U.S. President Barack Obama’s administration in recent weeks had appeared to overcome some of its initial caution following the election of an Islamist Egyptian President, Mohammed Mursi, offering his government desperately needed debt relief and backing for international loans.

 

Abdul Muniem al-Hurr, spokesman for Libya’s Supreme Security Committee, said: “There is a connection between this attack and the protests that have been happening in Cairo.”

 

But a U.S. official in Washington, speaking on condition of anonymity, said he had no reason to believe the two incidents were linked, according to Reuters.

 

U.S. media, including The Wall Street Journal, reported that the film at issue, entitled “Innocence of Muslims,” was produced by an Israeli-American real estate developer, but had been promoted by Jones.

 

Once the U.S. flag was hauled down in Cairo, some protesters tore it up and displayed bits to television cameras. Others burned the remnants outside the fortress-like embassy building in central Cairo. But some protesters objected to the flag burning.

 

Arab League deputy secretary general, Ahmed Ben Helli, has condemned the film saying it “contained insults against the prophet Mohammed” and “was denounced by Christians and Muslims” across the Arab world.

 

Clinton declared: “The United States deplores any intentional effort to denigrate the religious beliefs of others. Our commitment to religious tolerance goes back to the very beginning of our nation.”

 

“But let me be clear: There is never any justification for violent acts of this kind.”

 

Tuesday’s protests came on the eleventh anniversary of the attacks of Sept. 11, 2001, when U.S. cities were targeted by hijacked planes.

 

Egyptian activist Wael Ghoneim wrote on his Facebook page that “attacking the U.S. embassy on Sept. 11 and raising flags linked to al-Qaeda will not be understood by the American public as a protest over the film about the prophet.

 

“Instead, it will be received as a celebration of the crime that took place on September 11,” he said.

 

Washington has a large mission in Egypt, partly because of a huge aid program that followed Egypt’s signing of a peace treaty with Israel in 1979. The United States gives $1.3 billion to Egypt’s military each year and offers the nation other aid.

 

Following the protest, Egypt’s Foreign Ministry said it was committed to giving all embassies the protection they needed.

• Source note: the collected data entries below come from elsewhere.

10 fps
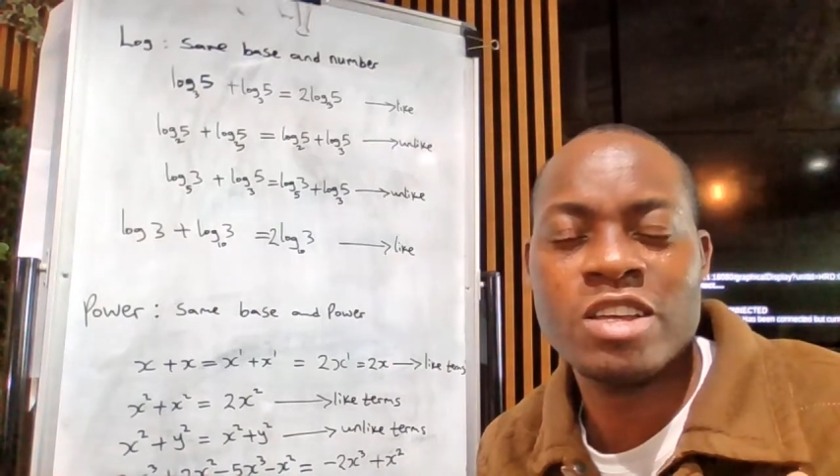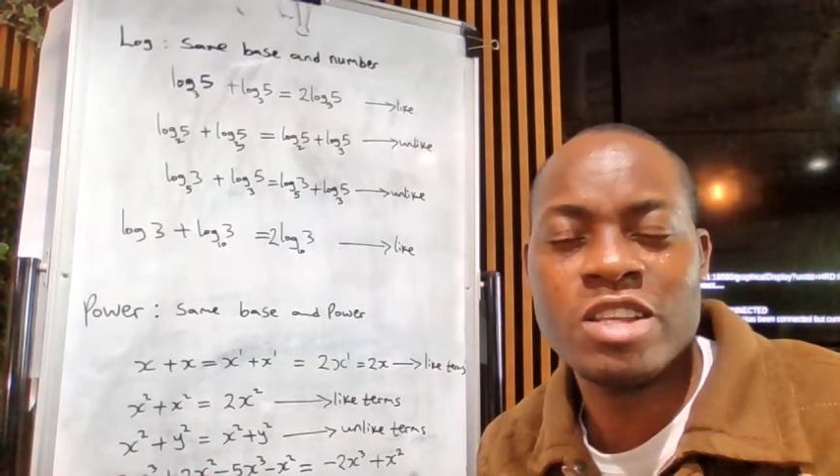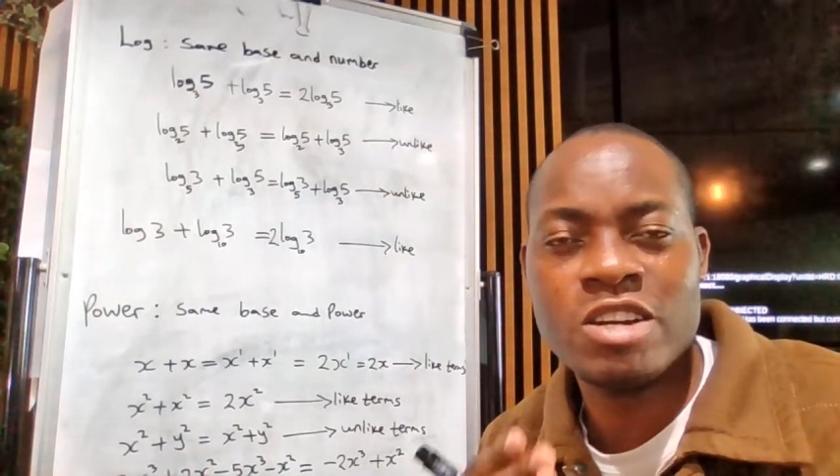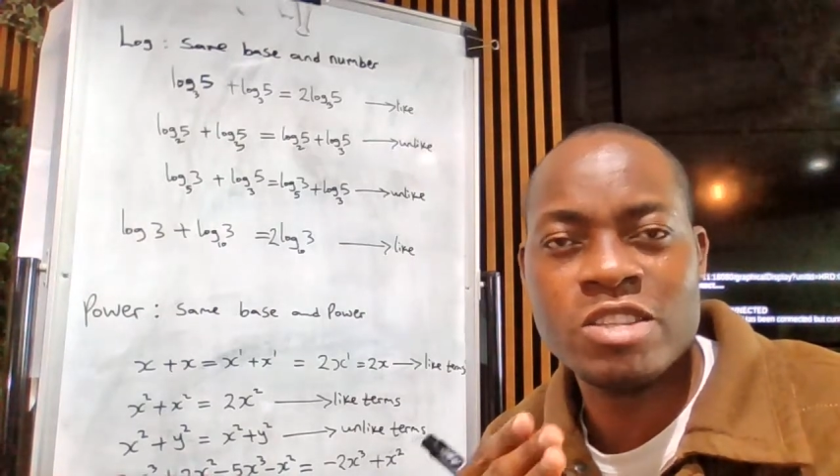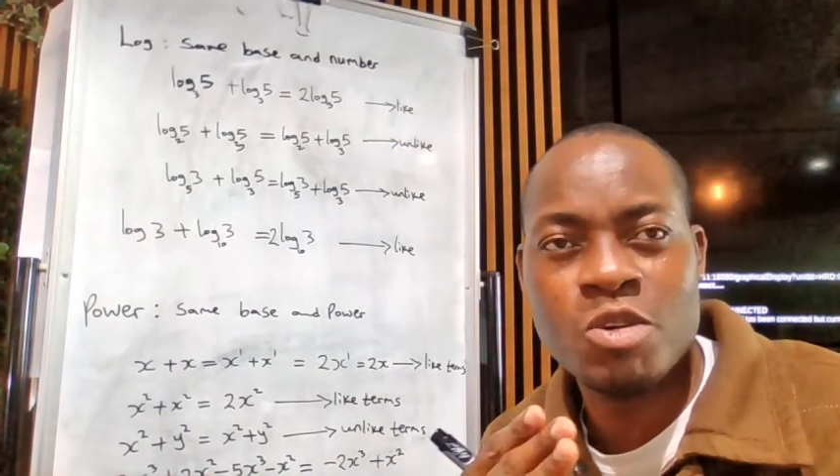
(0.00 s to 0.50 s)

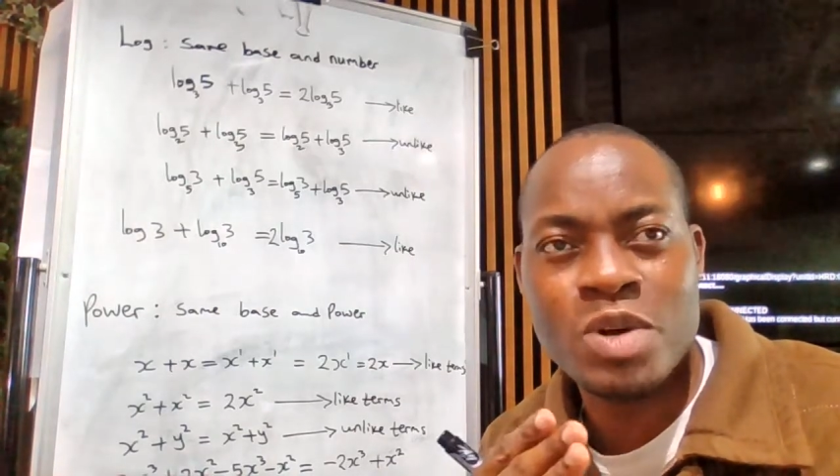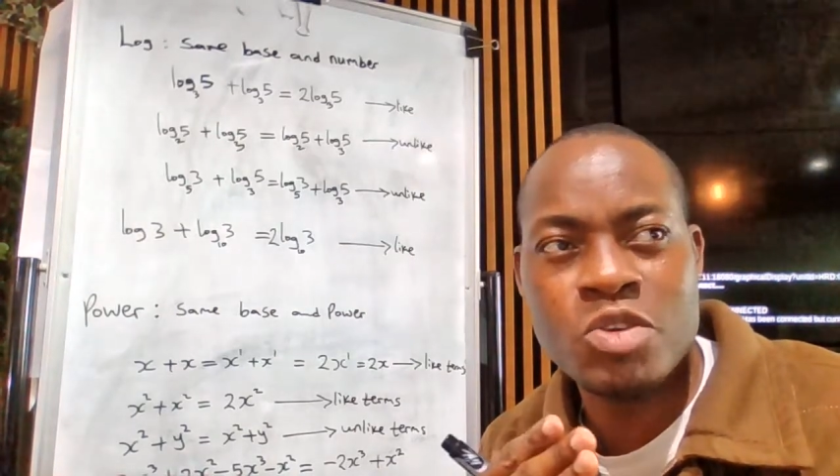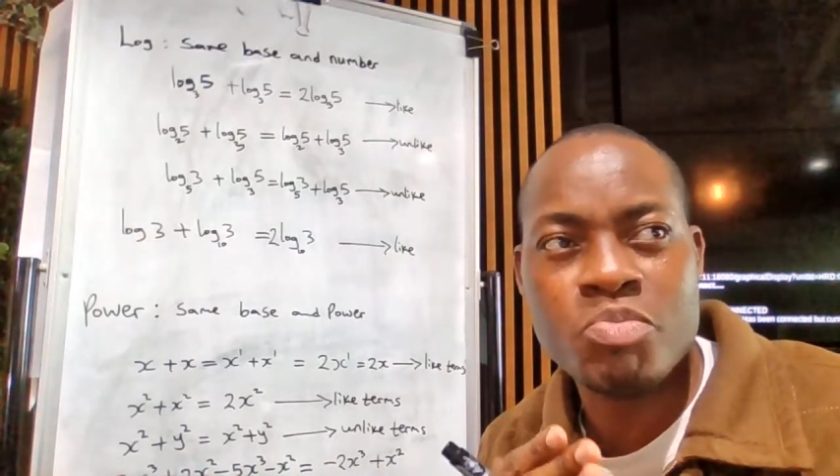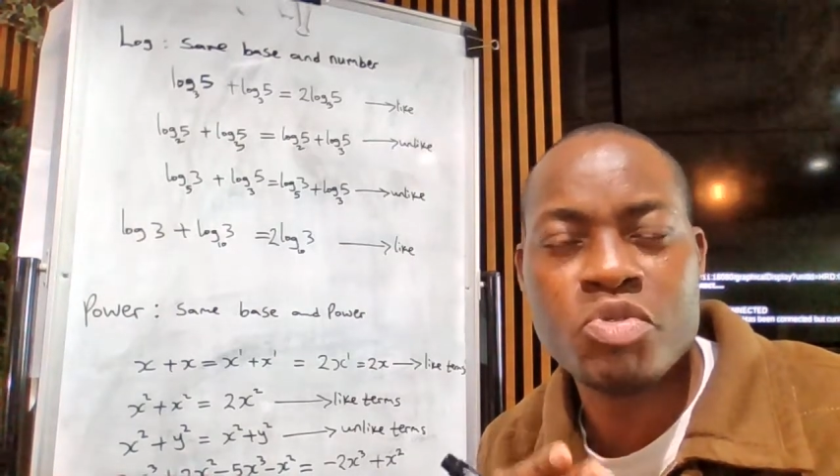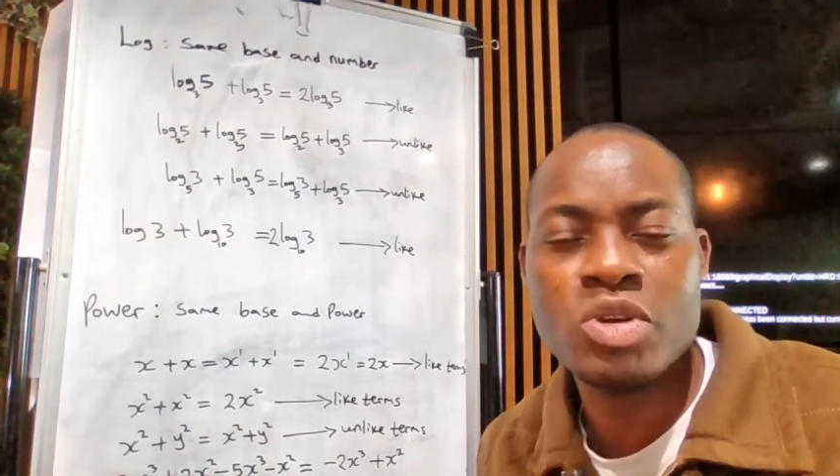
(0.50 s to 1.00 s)
There is a way
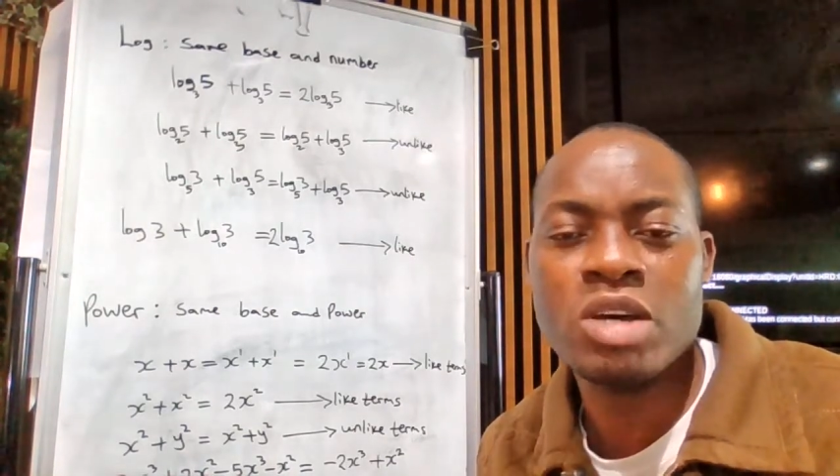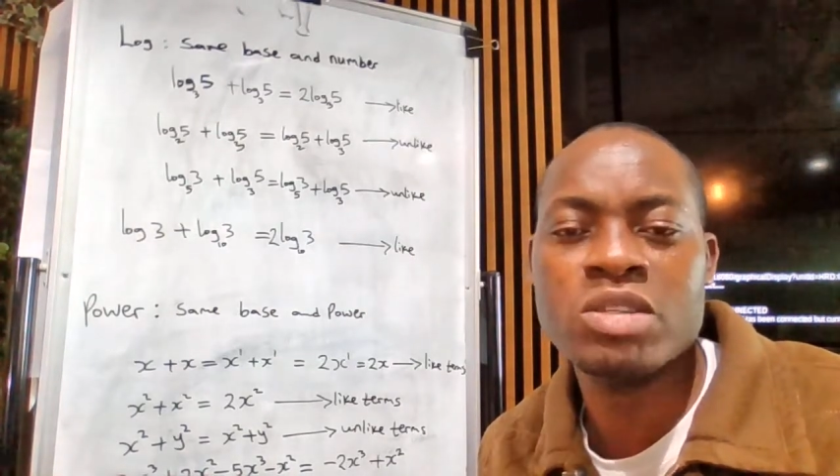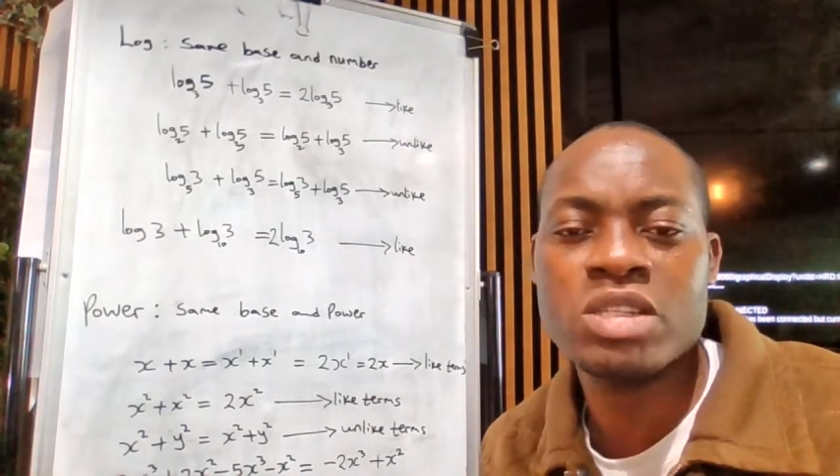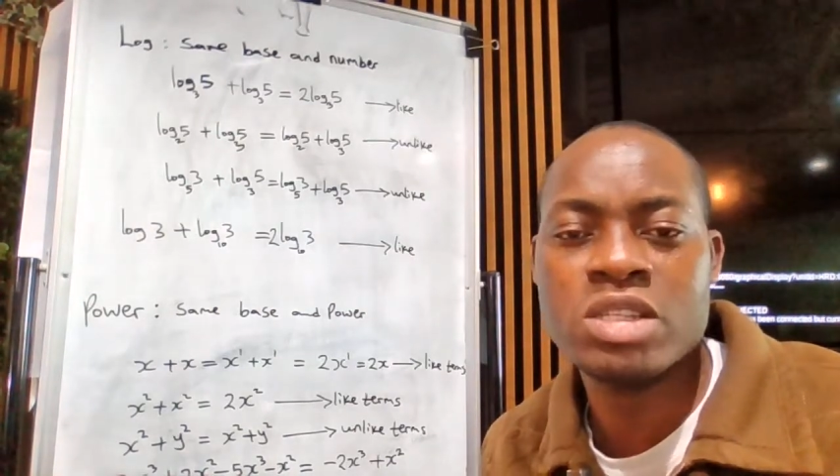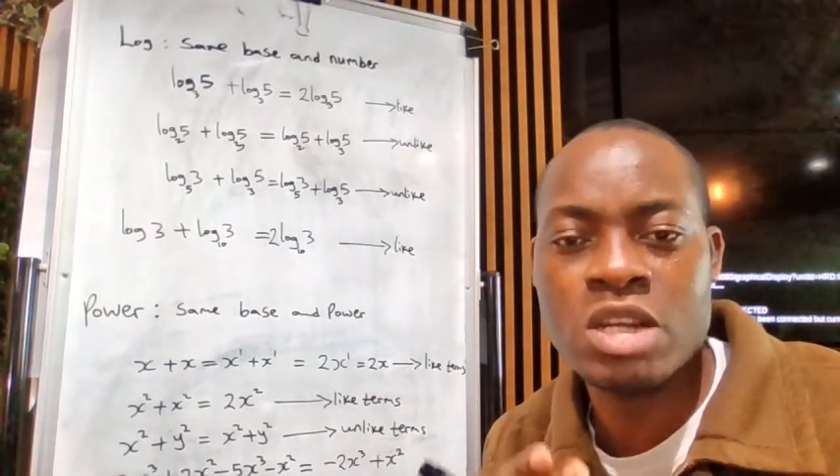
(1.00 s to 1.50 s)
you pronounce it,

Romney slams Obama’s reaction

 

Mitt Romney on Wednesday hit out at the Obama administration's "disgraceful" response to violent protests in Egypt and Libya, accusing it of sympathizing with the Islamist demonstrators.

 

"I'm outraged by the attacks on American diplomatic missions in Libya and Egypt and by the death of an American consulate worker in Benghazi," the Republican presidential candidate said in a statement.

 

"It's disgraceful that the Obama administration's first response was not to condemn attacks on our diplomatic missions, but to sympathize with those who waged the attacks."

 

The Obama campaign quickly fired back, with spokesman Ben LaBolt accusing Romney of launching a "political attack" on a day of tragedy.

 

"We are shocked that, at a time when the United States of America is confronting the tragic death of one of our diplomatic officers in Libya, Governor Romney would choose to launch a political attack," he said.